ExpatLedger

Spain vs Italy: expat tax

For a foreigner who relocates, Italy is generally the lighter-tax option of the two. Spain taxes residents on a worldwide basis with a top rate of 47% and the Beckham Law (regimen de impatriados) regime; Italy uses a worldwide basis at 43% with the Lump-sum flat tax + impatriate regime regime. This weighs the tax treatment of foreign income only — residency rules, treaties, visas and cost of living all change the real picture, and this is not tax advice.

Source: PwC Worldwide Tax Summaries. Data as of June 2026.

Spain vs Italy side by side

Expat-tax comparison (2026). Source: PwC Worldwide Tax Summaries, IRS and SSA lists. Verify with each country's tax authority.
QuestionSpainItaly
When you become tax residentMore than 183 days in a calendar year, or Spain is the main base / centre of economic interestsRegistered, present or domiciled (centre of personal and family interests) in Italy for more than 183 days in the calendar year
Residency day trigger183 days183 days
Tax basis for residentsWorldwideWorldwide
Top personal income tax47%43%
Foreign pensionOrdinary residents: foreign pensions taxed at general progressive rates (up to ~47%, varies by autonomous community). Under Beckham: a foreign private pension is generally outside Spanish tax (only Spanish-source income taxed)Ordinary residents: foreign pensions at progressive IRPEF (top 43% + regional/municipal surcharges). A separate 7% flat regime exists for foreign pensioners moving to small towns in southern Italy.
Foreign capital gains / dividendsOrdinary residents: savings income (dividends, interest, capital gains) taxed 19%-30%. Under Beckham: foreign dividends, interest, capital gains and foreign rental income are exemptOrdinary residents: foreign financial income generally taxed at 26%. Under the lump-sum regime, all foreign income/gains are covered by the fixed annual substitute tax
Special expat / retiree regimeBeckham Law (regimen de impatriados)Lump-sum flat tax + impatriate regime
US tax treatyYesYes
US social-security totalizationYesYes

Sources: Spain and Italy primary pages, cross-checked with PwC, the IRS treaty list and the SSA totalization list. Headline rules, not effective tax. Not tax advice.

Verdict

Judged on how each country taxes a mover's income, Italy is the friendlier choice — its rates and/or special regime are lighter than Spain's. But that is a blunt verdict: it ignores how easily you trigger residency, the income bands those top rates apply to, social-security contributions, treaty relief and your own circumstances.

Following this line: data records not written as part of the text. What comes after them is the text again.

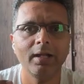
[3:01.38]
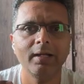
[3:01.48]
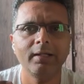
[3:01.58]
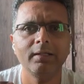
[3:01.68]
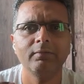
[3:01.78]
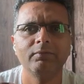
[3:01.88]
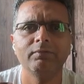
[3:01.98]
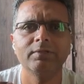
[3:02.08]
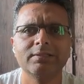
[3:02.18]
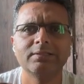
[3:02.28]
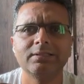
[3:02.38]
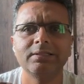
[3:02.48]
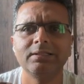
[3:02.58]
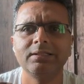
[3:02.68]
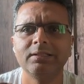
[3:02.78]
line, we will
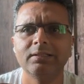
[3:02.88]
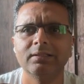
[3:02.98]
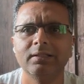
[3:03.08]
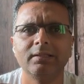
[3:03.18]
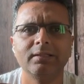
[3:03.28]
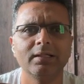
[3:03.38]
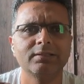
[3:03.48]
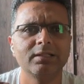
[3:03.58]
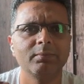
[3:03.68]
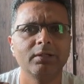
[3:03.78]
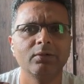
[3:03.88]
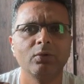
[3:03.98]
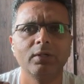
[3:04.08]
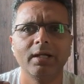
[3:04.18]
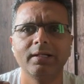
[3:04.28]
see that the HTML
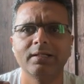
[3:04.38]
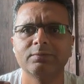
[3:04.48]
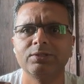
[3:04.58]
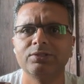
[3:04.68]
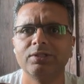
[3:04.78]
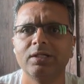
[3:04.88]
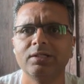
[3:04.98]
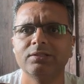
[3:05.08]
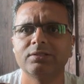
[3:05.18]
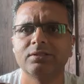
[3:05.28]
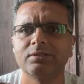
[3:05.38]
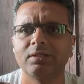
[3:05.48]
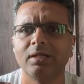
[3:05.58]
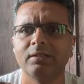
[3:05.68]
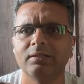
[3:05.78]
code line has been changed,
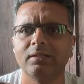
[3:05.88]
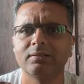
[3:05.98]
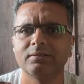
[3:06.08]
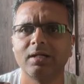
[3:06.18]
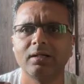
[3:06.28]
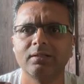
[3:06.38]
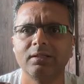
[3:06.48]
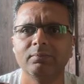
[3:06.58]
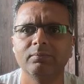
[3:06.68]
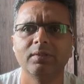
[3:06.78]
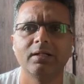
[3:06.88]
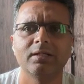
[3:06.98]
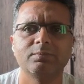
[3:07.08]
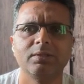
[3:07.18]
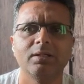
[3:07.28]
and there is a dark theme that
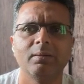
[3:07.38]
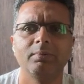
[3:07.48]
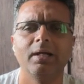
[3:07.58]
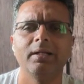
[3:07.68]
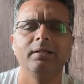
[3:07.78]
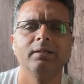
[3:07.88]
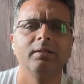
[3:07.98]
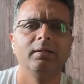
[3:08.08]
has been applied,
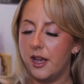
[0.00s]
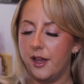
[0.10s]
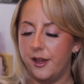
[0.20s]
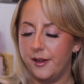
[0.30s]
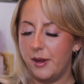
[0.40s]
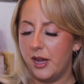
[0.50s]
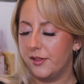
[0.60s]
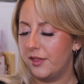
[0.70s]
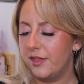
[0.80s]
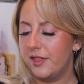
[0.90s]
I
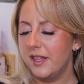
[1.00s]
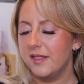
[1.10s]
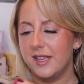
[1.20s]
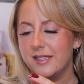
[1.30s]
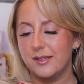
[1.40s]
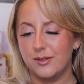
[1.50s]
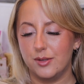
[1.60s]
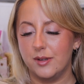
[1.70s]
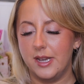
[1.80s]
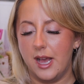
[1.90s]
think they still do
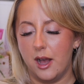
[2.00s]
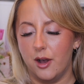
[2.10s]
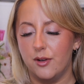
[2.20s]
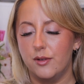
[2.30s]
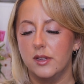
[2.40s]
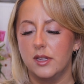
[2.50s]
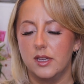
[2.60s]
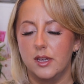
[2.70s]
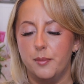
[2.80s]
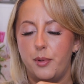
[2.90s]
it now,
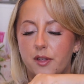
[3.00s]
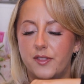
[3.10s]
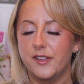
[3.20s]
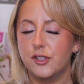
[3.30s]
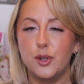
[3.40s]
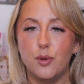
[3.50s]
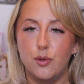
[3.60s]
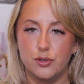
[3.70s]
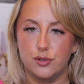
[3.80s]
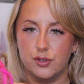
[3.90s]
but they do
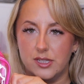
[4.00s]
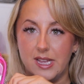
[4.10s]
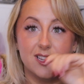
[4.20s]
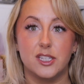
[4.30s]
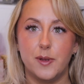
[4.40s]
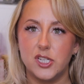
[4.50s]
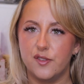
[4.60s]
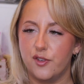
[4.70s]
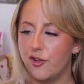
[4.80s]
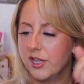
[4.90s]
all sorts of sets, especially
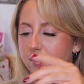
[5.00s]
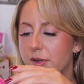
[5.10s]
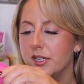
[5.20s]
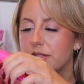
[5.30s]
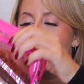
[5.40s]
for Christmas.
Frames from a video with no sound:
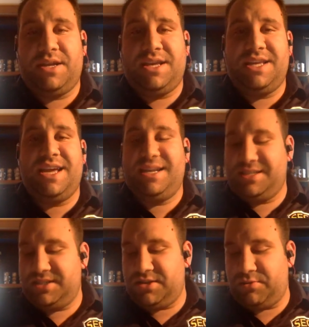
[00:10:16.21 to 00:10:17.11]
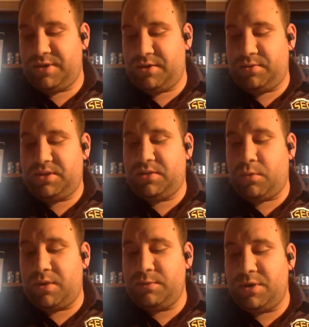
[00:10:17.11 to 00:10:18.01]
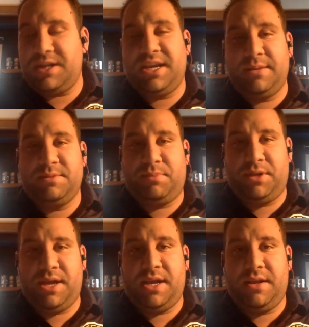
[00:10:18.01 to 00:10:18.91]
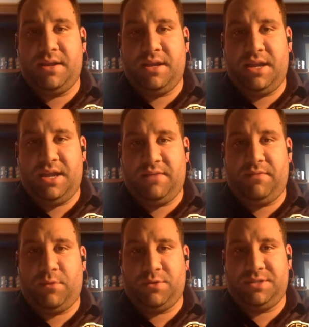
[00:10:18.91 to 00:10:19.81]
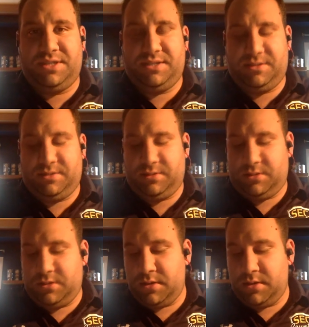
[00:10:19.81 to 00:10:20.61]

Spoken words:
He ends his career with 21 games played in 4 seasons,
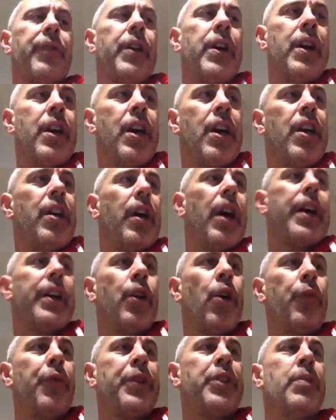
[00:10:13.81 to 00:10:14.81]
And hopefully
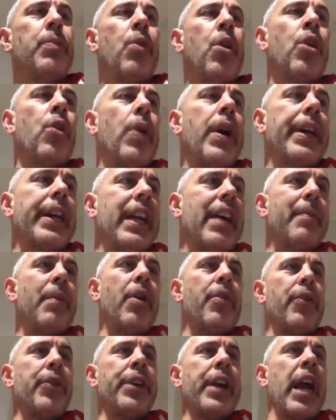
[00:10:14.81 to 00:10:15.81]
tomorrow I could have my other
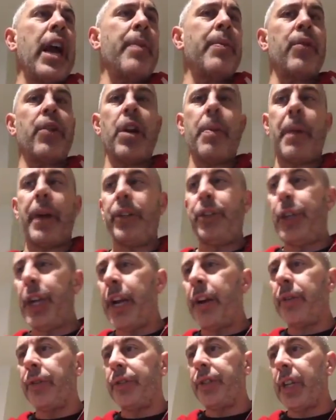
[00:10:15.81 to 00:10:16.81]
camera and my chair set
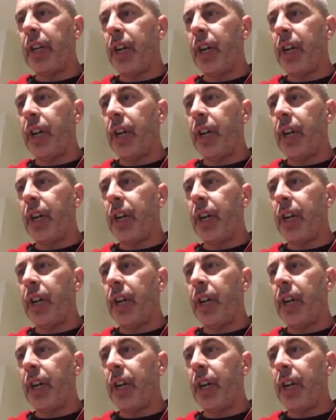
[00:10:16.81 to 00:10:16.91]
up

Read each full profile (Spain and Italy) and check residency with the day counter before drawing conclusions.

Frequently asked questions

Is Spain or Italy better for expats on tax?

On the tax treatment of a foreigner who moves in, Italy is generally the friendlier of the two: it taxes residents on a worldwide basis at a top rate of 43% and offers the Lump-sum flat tax + impatriate regime regime, versus a worldwide basis at 47% in Spain. This weighs tax only — visas, cost of living and healthcare differ too. Not tax advice.

Does Spain or Italy tax foreign pensions more lightly?

Spain: Ordinary residents: foreign pensions taxed at general progressive rates (up to ~47%, varies by autonomous community). Under Beckham: a foreign private pension is generally outside Spanish tax (only Spanish-source income taxed). Italy: Ordinary residents: foreign pensions at progressive IRPEF (top 43% + regional/municipal surcharges). A separate 7% flat regime exists for foreign pensioners moving to small towns in southern Italy.. A double-tax treaty can move the taxing right between the source country and your new home, so a retiree should map their specific pensions against the relevant treaty.

When do you become a tax resident in Spain vs Italy?

Spain: More than 183 days in a calendar year, or Spain is the main base / centre of economic interests. Italy: Registered, present or domiciled (centre of personal and family interests) in Italy for more than 183 days in the calendar year. Day counts are only the headline — a home or family ties can make you resident sooner in either. Track your days carefully and confirm with a local adviser.

Should I move from Spain to Italy for tax reasons?

Tax is only a starting point. Your real liability turns on tax residency, where income arises, exit taxes in your old country, the relevant treaty and — for US citizens — worldwide/citizenship-based taxation. This comparison is general information, not tax advice; speak to a cross-border tax professional before relocating.